Stored items
※ ※ ※
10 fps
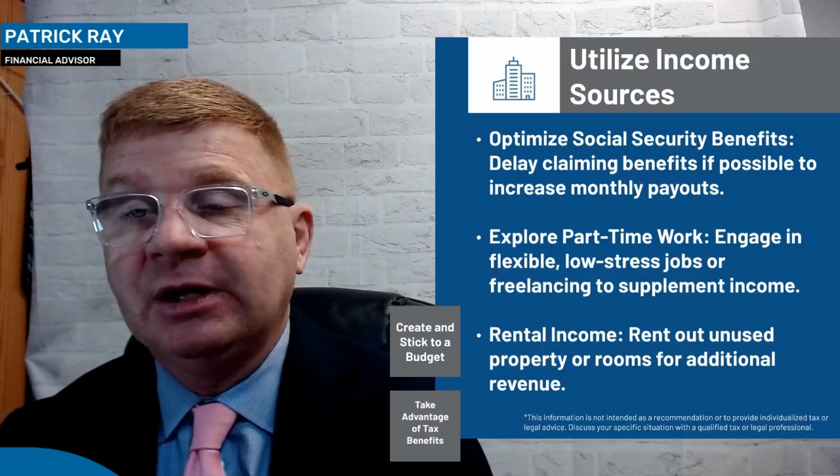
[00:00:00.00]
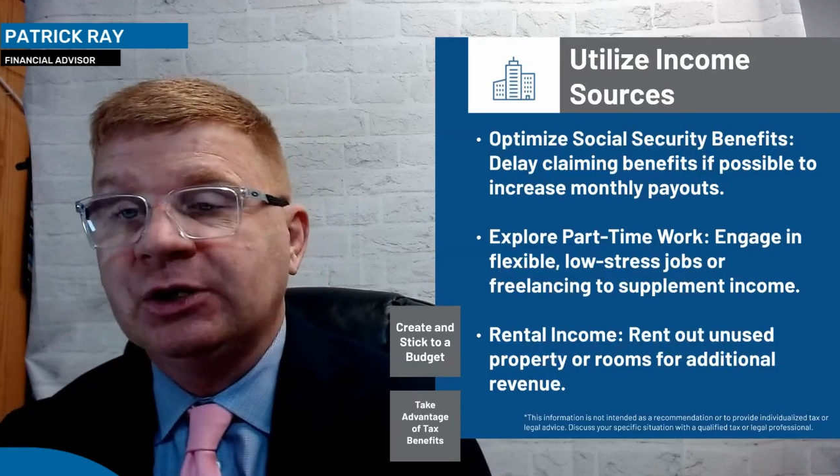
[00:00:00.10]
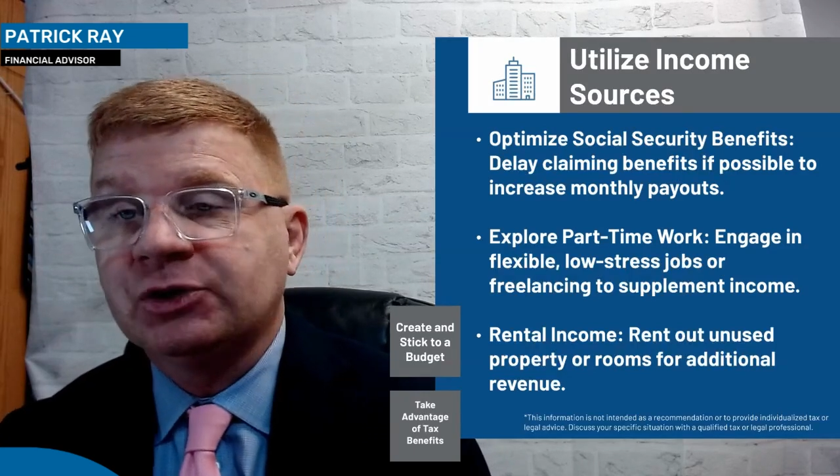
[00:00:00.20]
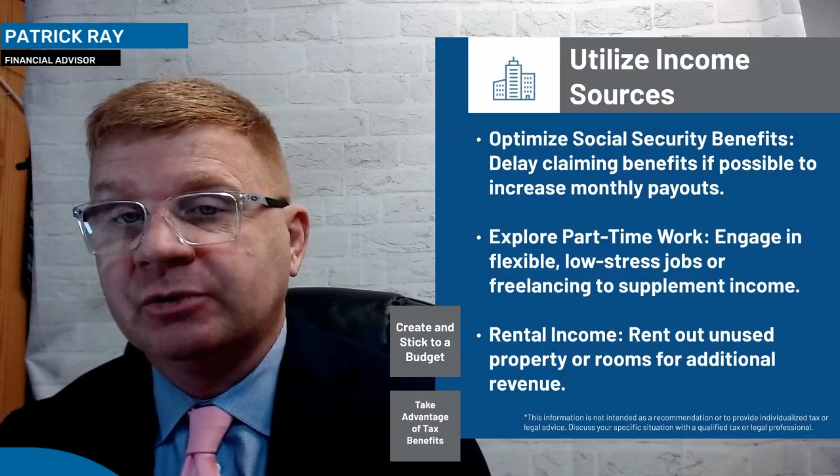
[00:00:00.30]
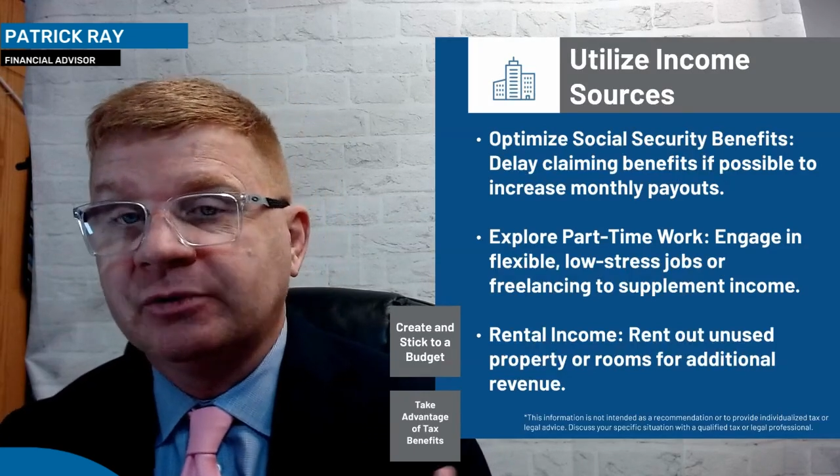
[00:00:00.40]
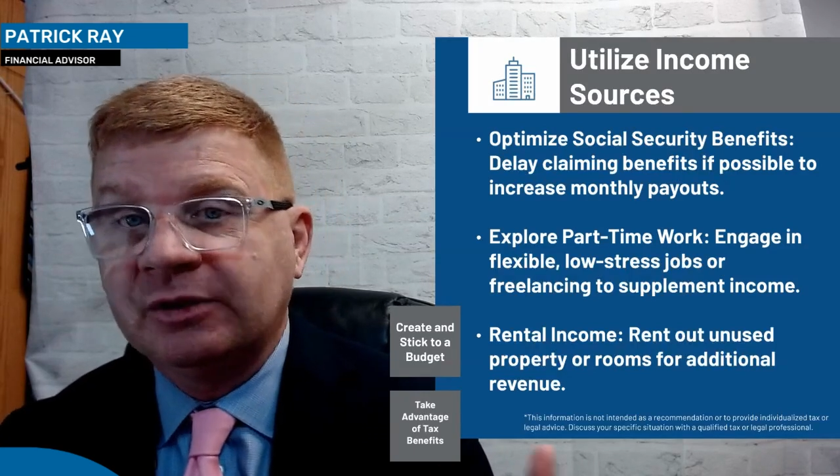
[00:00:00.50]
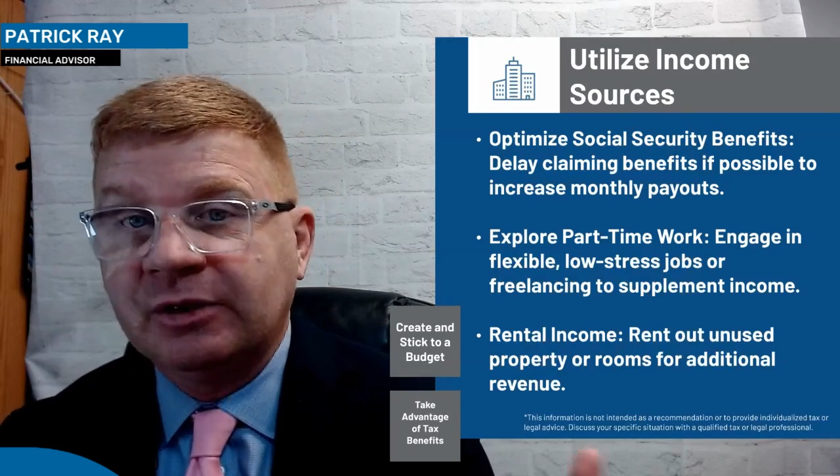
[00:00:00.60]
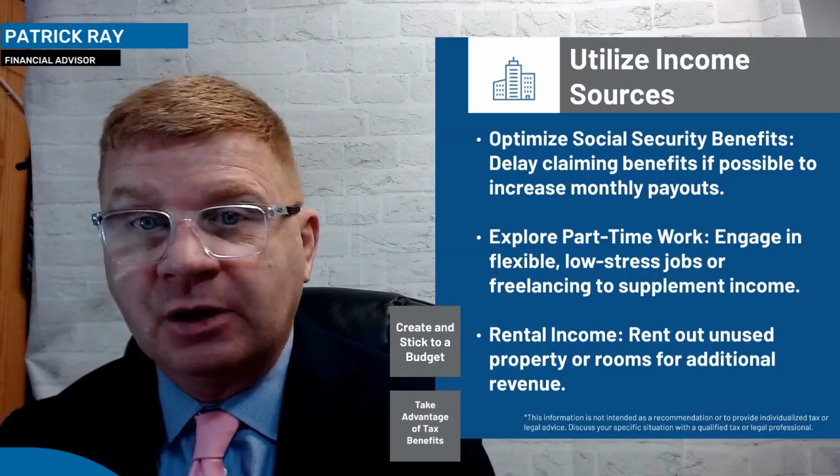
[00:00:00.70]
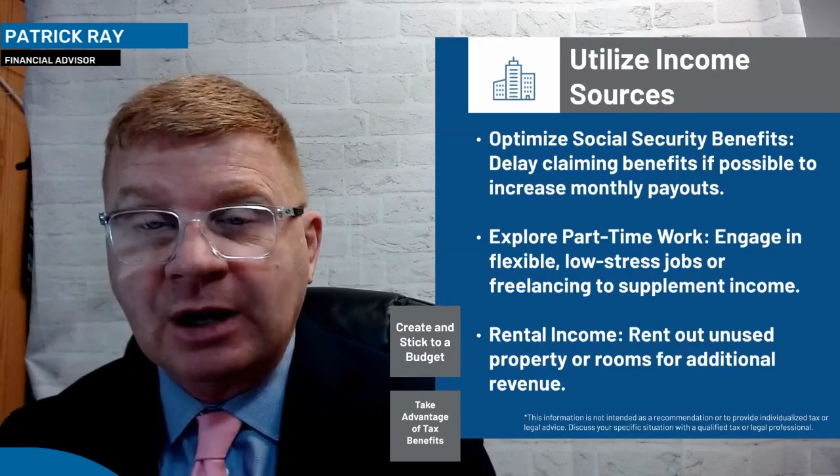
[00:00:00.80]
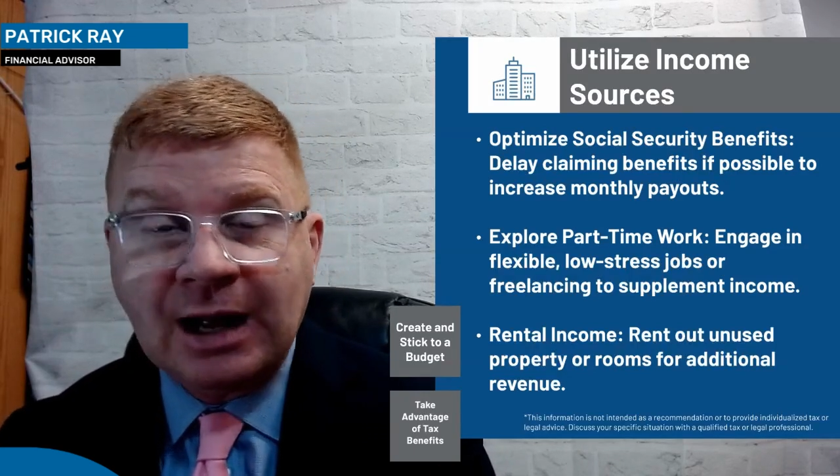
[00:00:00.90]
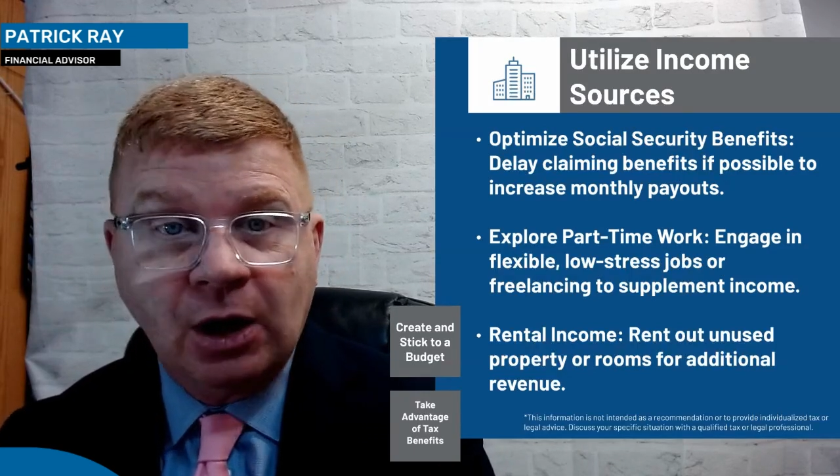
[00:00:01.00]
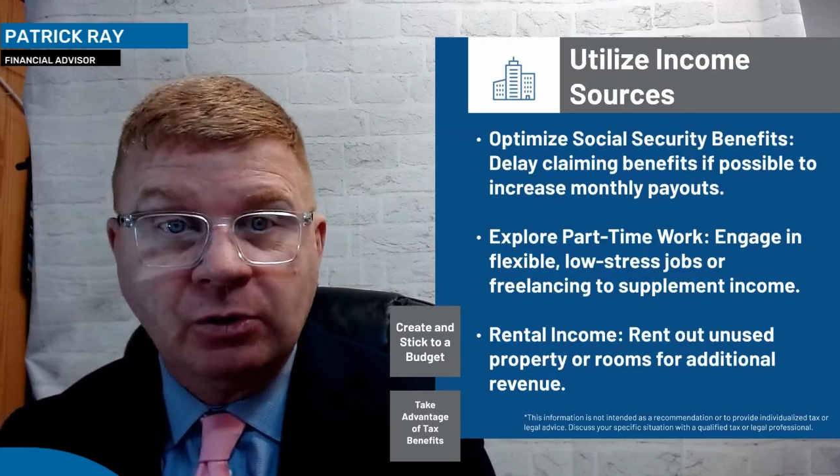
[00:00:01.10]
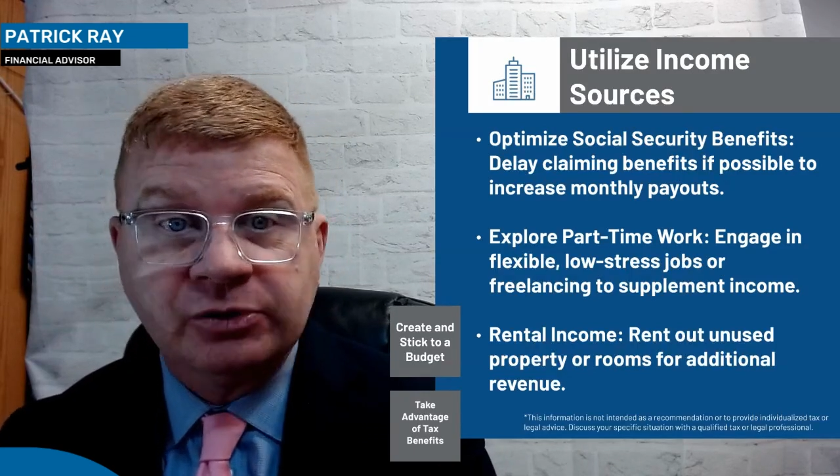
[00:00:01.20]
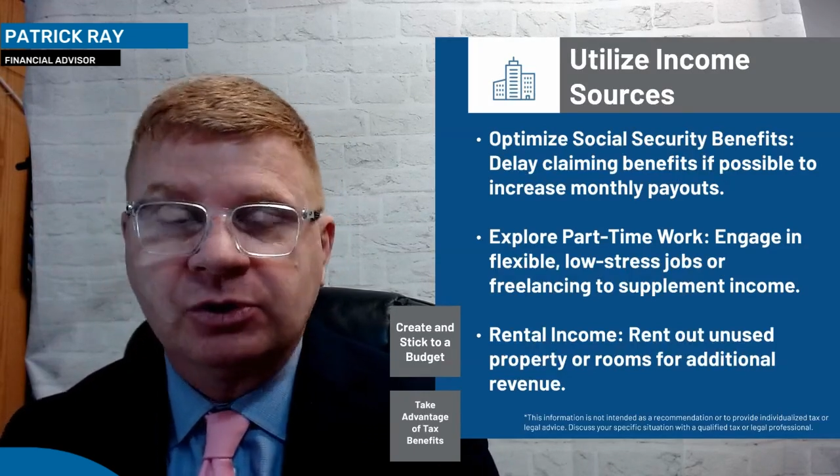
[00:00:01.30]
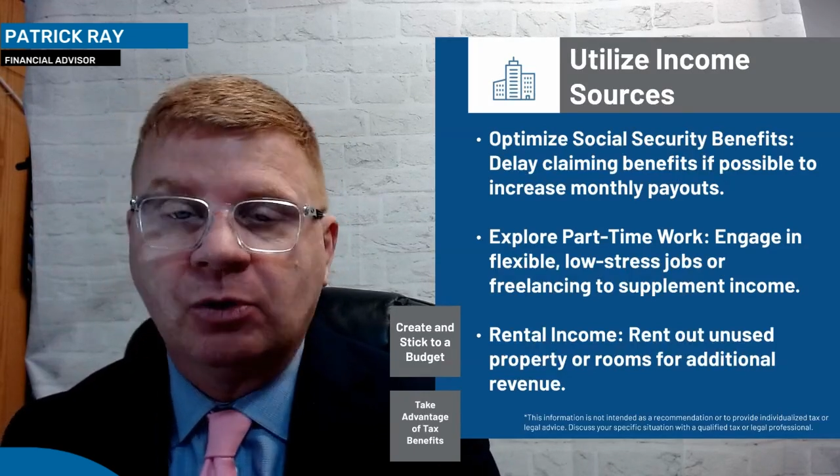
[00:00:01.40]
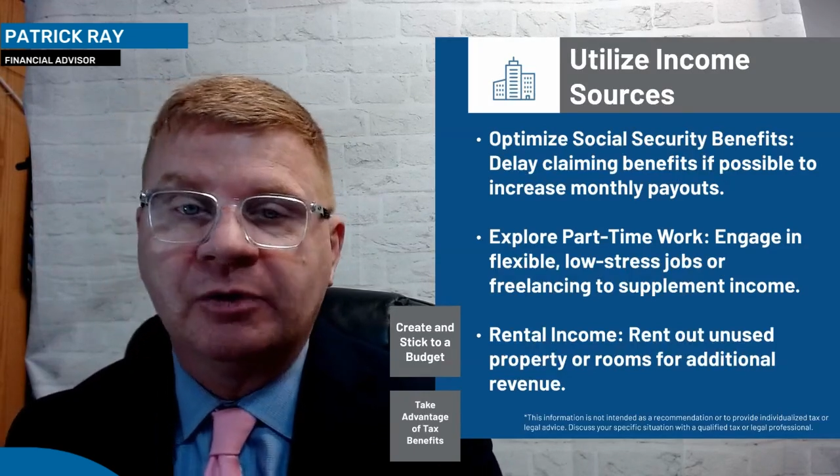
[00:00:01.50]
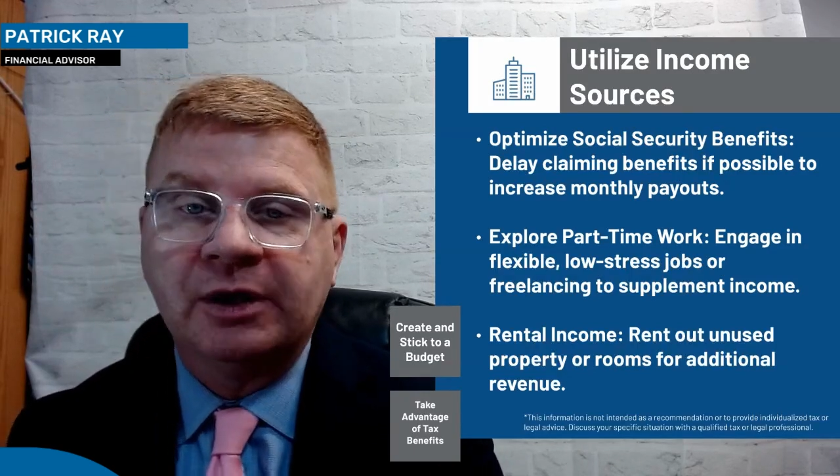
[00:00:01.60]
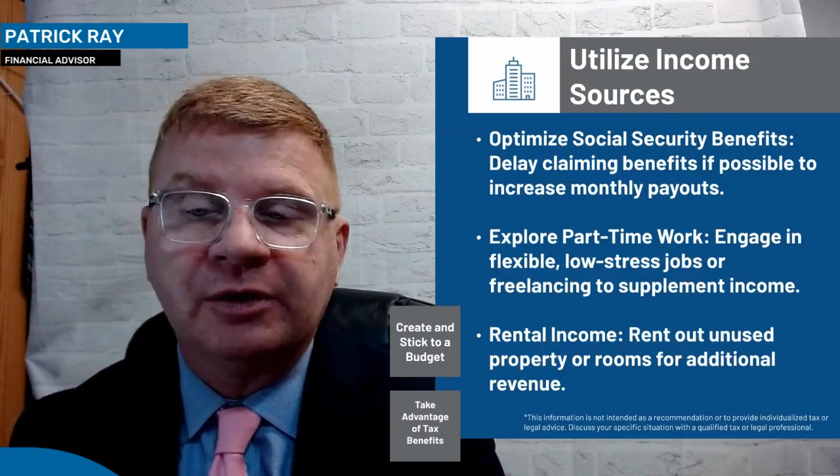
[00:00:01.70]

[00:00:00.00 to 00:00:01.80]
making sure that they're housed or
※ ※ ※
■ The task ■
Give back exactly the lines above that run from the one with "[00:00:00.50]" to the one with "[00:00:01.70]", including both, with the pictures left out.

■ Solution below ■
[00:00:00.50]
[00:00:00.60]
[00:00:00.70]
[00:00:00.80]
[00:00:00.90]
[00:00:01.00]
[00:00:01.10]
[00:00:01.20]
[00:00:01.30]
[00:00:01.40]
[00:00:01.50]
[00:00:01.60]
[00:00:01.70]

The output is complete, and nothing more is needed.